For each entry below, please return its exact wording and leave out any picture.

Stored data entries:
——————

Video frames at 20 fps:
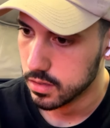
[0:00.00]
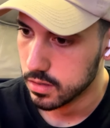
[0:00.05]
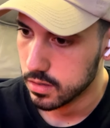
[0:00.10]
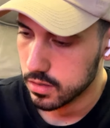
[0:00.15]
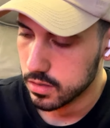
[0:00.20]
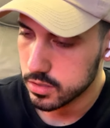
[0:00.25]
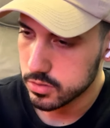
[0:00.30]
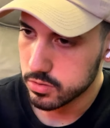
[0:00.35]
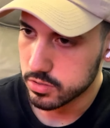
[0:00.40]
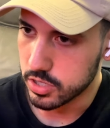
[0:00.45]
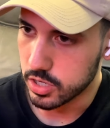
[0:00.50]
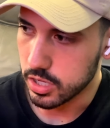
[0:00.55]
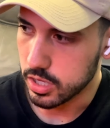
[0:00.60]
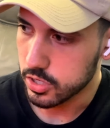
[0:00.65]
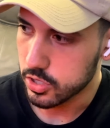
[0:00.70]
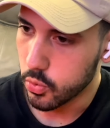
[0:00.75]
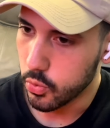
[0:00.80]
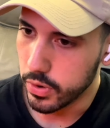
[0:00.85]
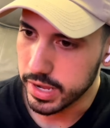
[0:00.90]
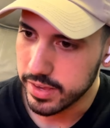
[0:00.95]
This one's only
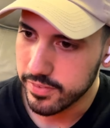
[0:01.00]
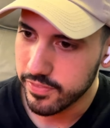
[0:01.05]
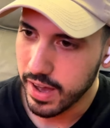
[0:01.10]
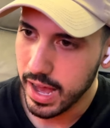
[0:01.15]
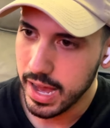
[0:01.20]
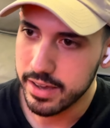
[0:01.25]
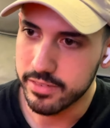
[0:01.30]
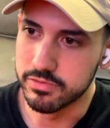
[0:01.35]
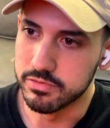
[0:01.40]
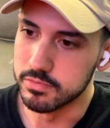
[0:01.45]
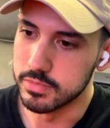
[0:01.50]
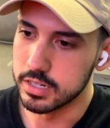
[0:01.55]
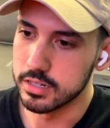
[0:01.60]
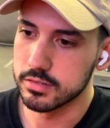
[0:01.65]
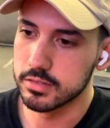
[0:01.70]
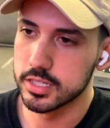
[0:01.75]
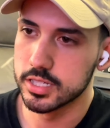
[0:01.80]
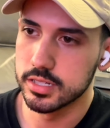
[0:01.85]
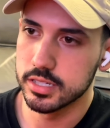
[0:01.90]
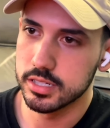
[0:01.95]
25
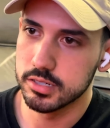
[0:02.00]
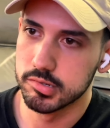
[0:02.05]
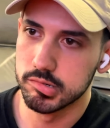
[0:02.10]
minutes, huh?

——————

RESPONSE TO THE EXERCISE:
Video frames at 20 fps:
[0:00.00]
[0:00.05]
[0:00.10]
[0:00.15]
[0:00.20]
[0:00.25]
[0:00.30]
[0:00.35]
[0:00.40]
[0:00.45]
[0:00.50]
[0:00.55]
[0:00.60]
[0:00.65]
[0:00.70]
[0:00.75]
[0:00.80]
[0:00.85]
[0:00.90]
[0:00.95]
This one's only
[0:01.00]
[0:01.05]
[0:01.10]
[0:01.15]
[0:01.20]
[0:01.25]
[0:01.30]
[0:01.35]
[0:01.40]
[0:01.45]
[0:01.50]
[0:01.55]
[0:01.60]
[0:01.65]
[0:01.70]
[0:01.75]
[0:01.80]
[0:01.85]
[0:01.90]
[0:01.95]
25
[0:02.00]
[0:02.05]
[0:02.10]
minutes, huh?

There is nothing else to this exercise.